Try it: Give the entries back exactly, dropping each image.
BEGIN Source records
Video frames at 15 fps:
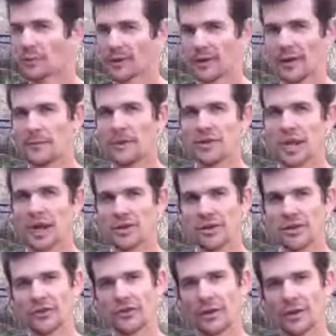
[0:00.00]
Give me
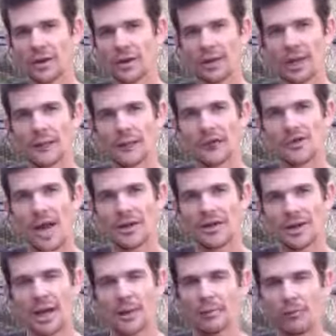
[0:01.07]
injections, levels jacked
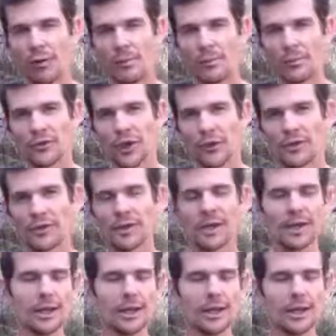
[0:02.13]
up, problem solved.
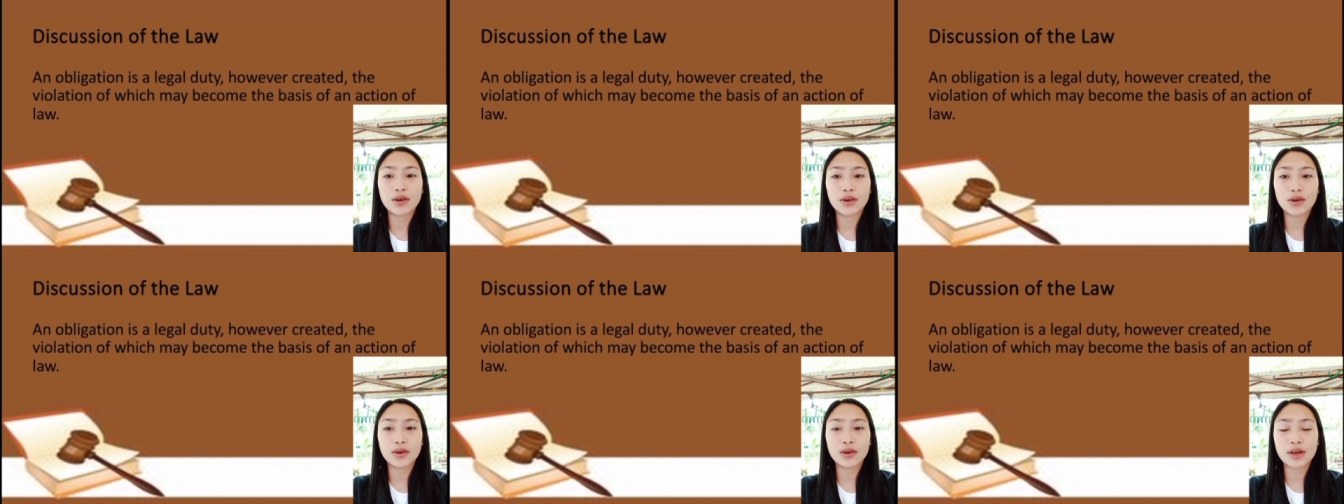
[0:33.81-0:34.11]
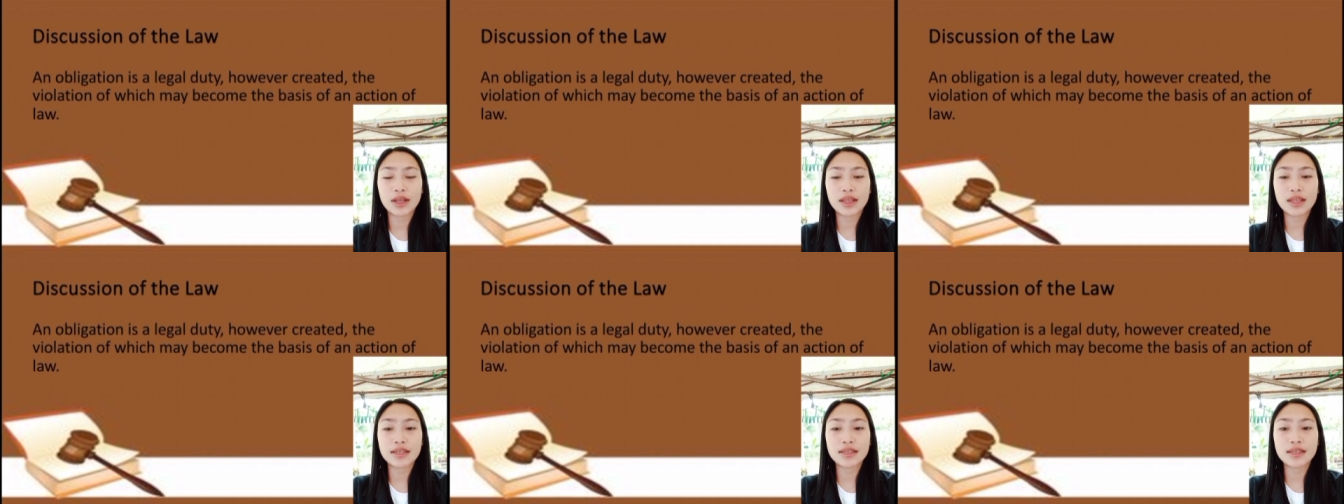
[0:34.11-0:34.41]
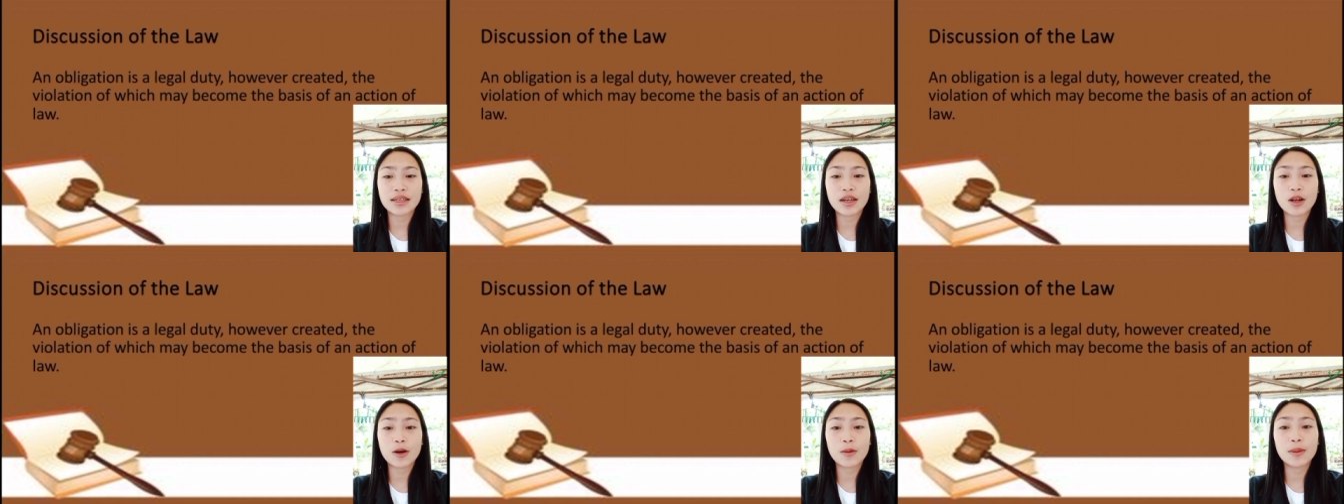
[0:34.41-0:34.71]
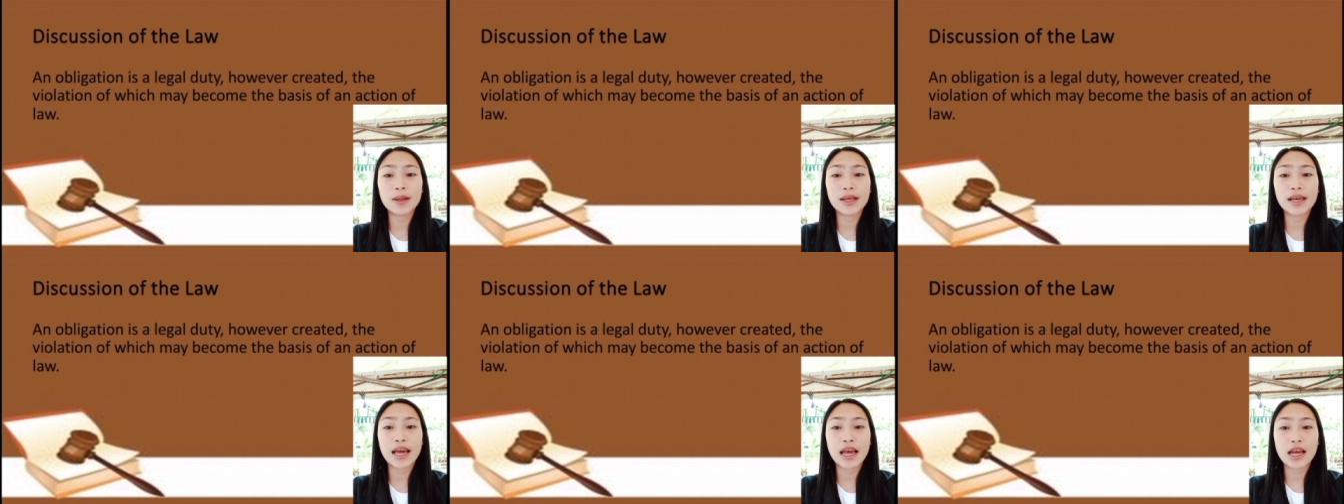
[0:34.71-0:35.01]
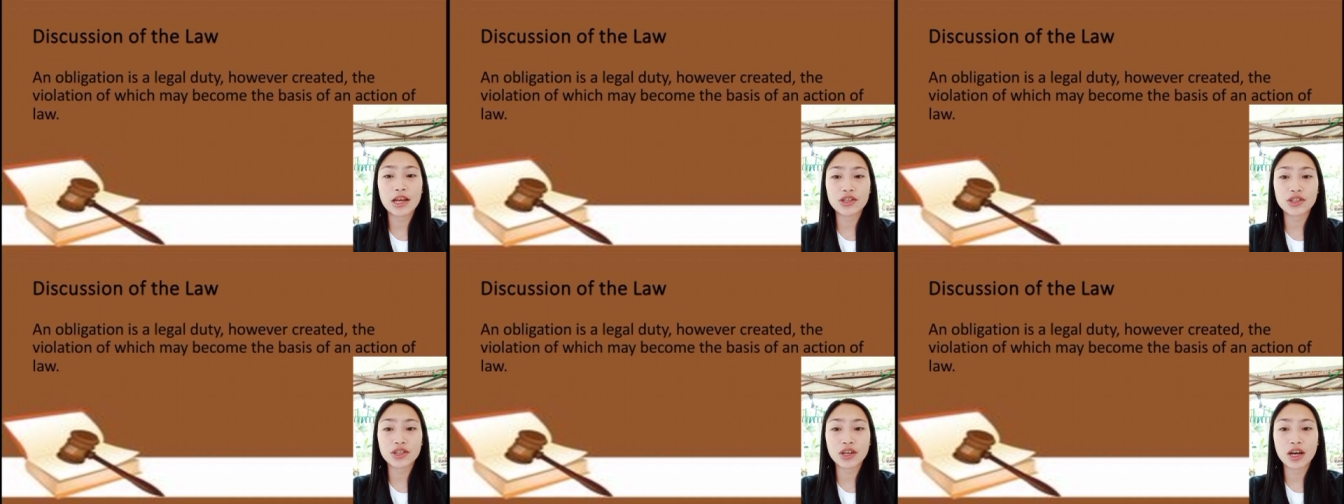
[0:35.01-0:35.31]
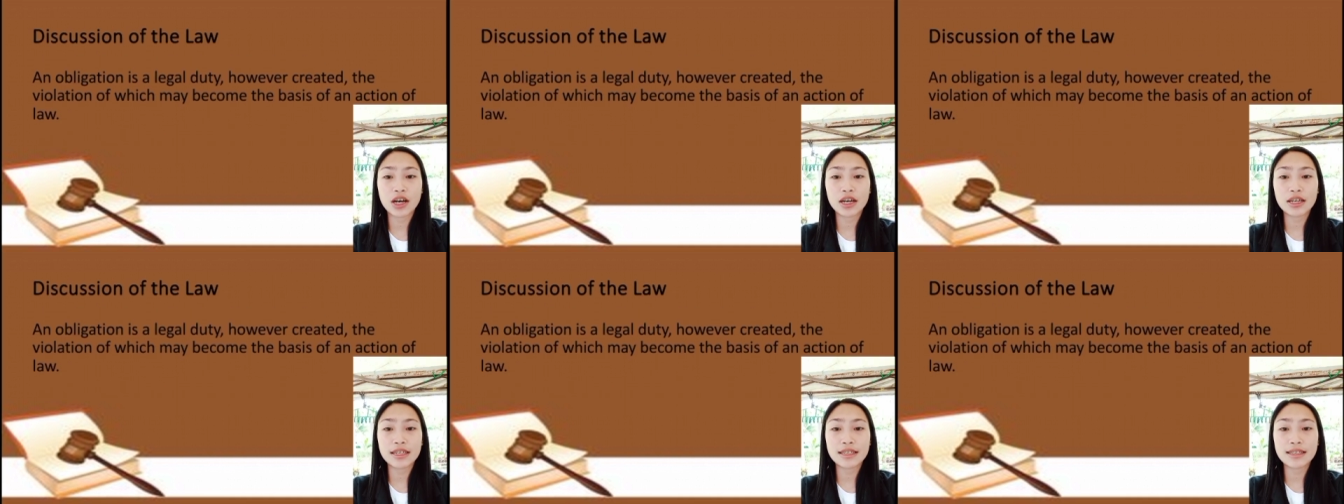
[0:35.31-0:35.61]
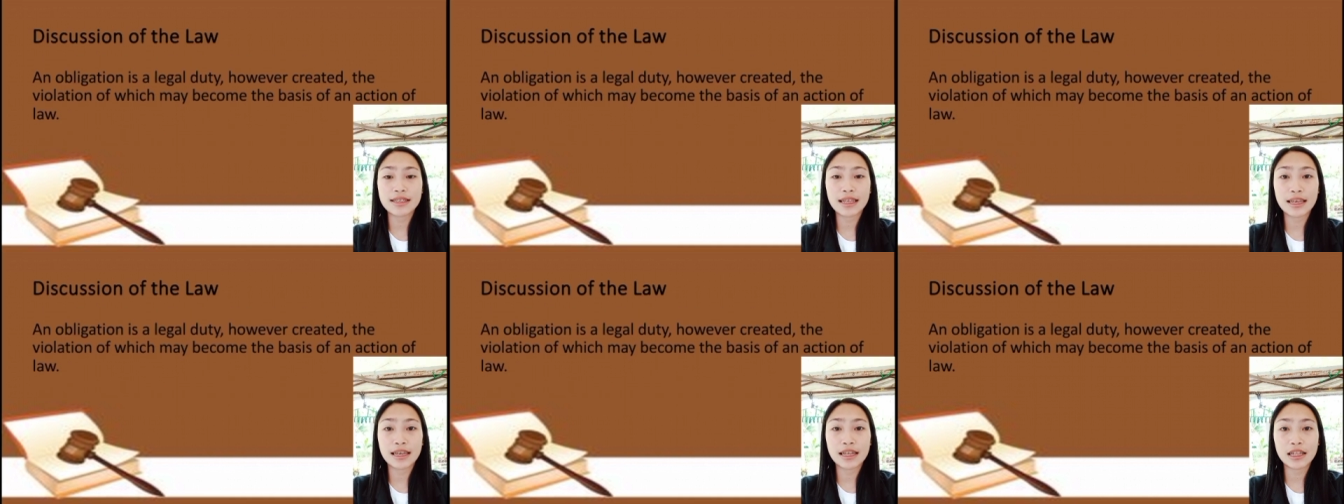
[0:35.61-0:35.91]
So, it is an
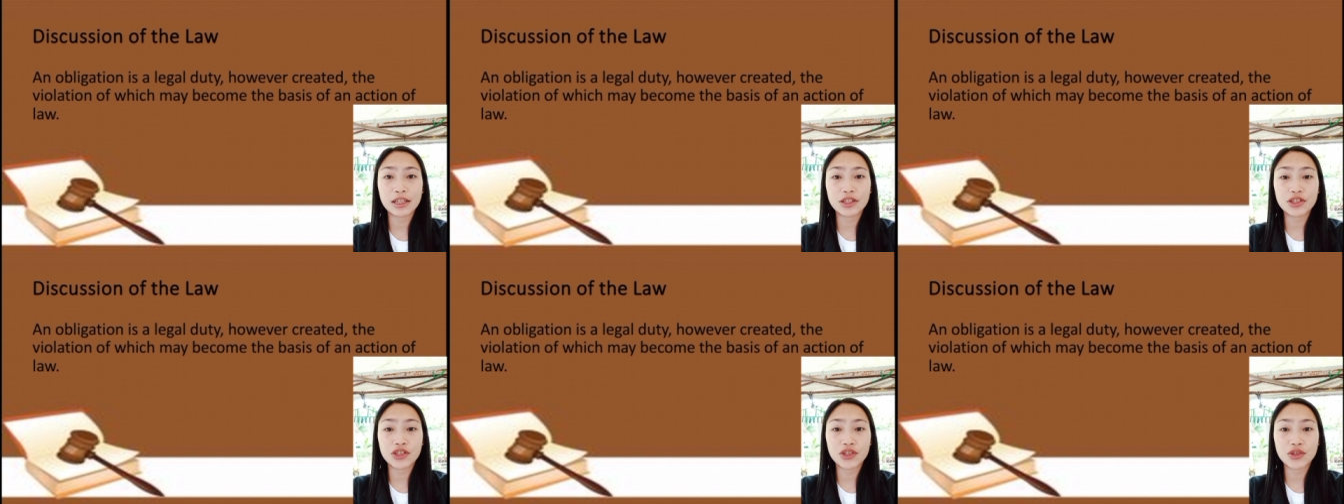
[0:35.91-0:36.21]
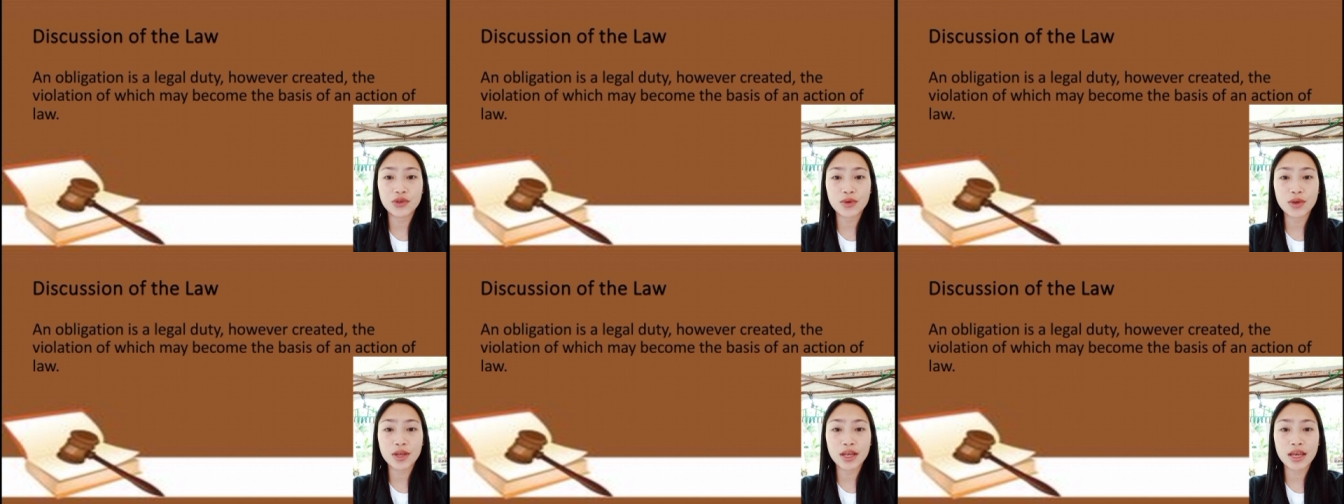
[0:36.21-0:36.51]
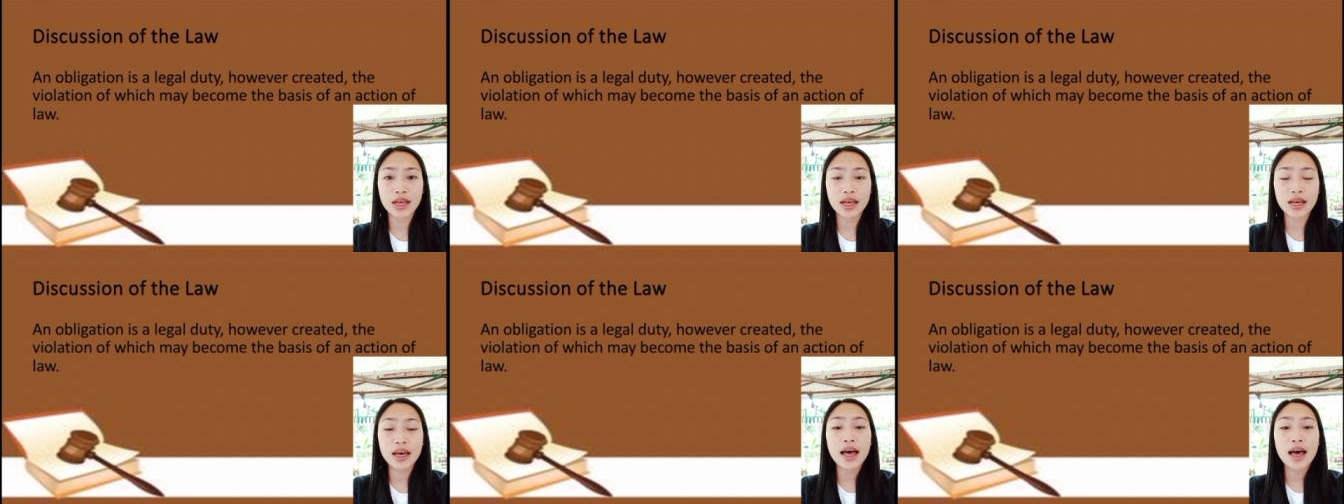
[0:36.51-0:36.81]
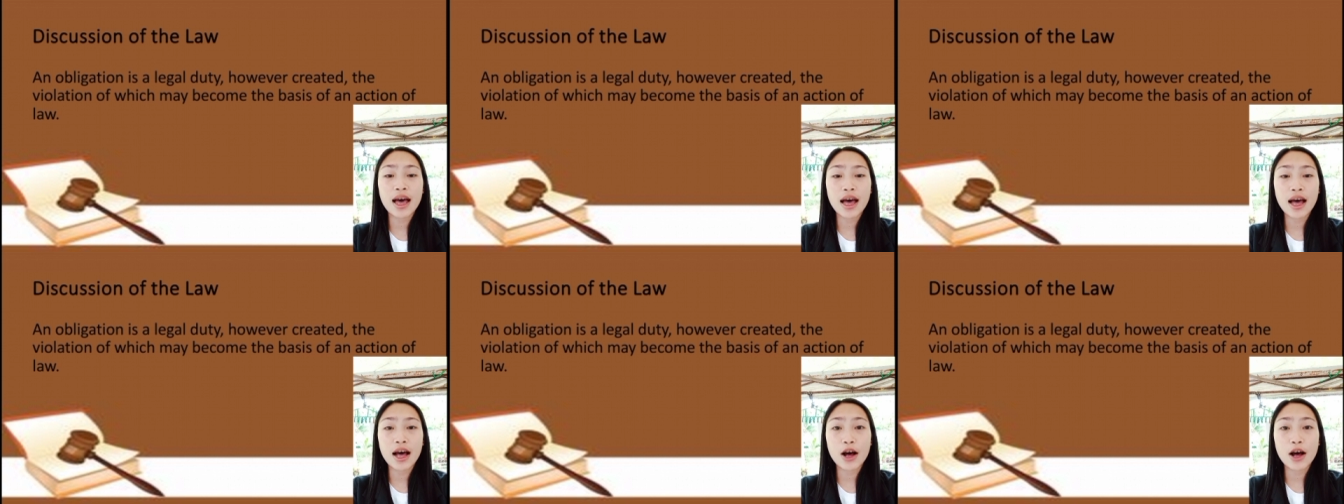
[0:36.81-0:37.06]
obligation, is a legal duty,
END Source records
Response:
Video frames at 15 fps:
[0:00.00]
Give me
[0:01.07]
injections, levels jacked
[0:02.13]
up, problem solved.
[0:33.81-0:34.11]
[0:34.11-0:34.41]
[0:34.41-0:34.71]
[0:34.71-0:35.01]
[0:35.01-0:35.31]
[0:35.31-0:35.61]
[0:35.61-0:35.91]
So, it is an
[0:35.91-0:36.21]
[0:36.21-0:36.51]
[0:36.51-0:36.81]
[0:36.81-0:37.06]
obligation, is a legal duty,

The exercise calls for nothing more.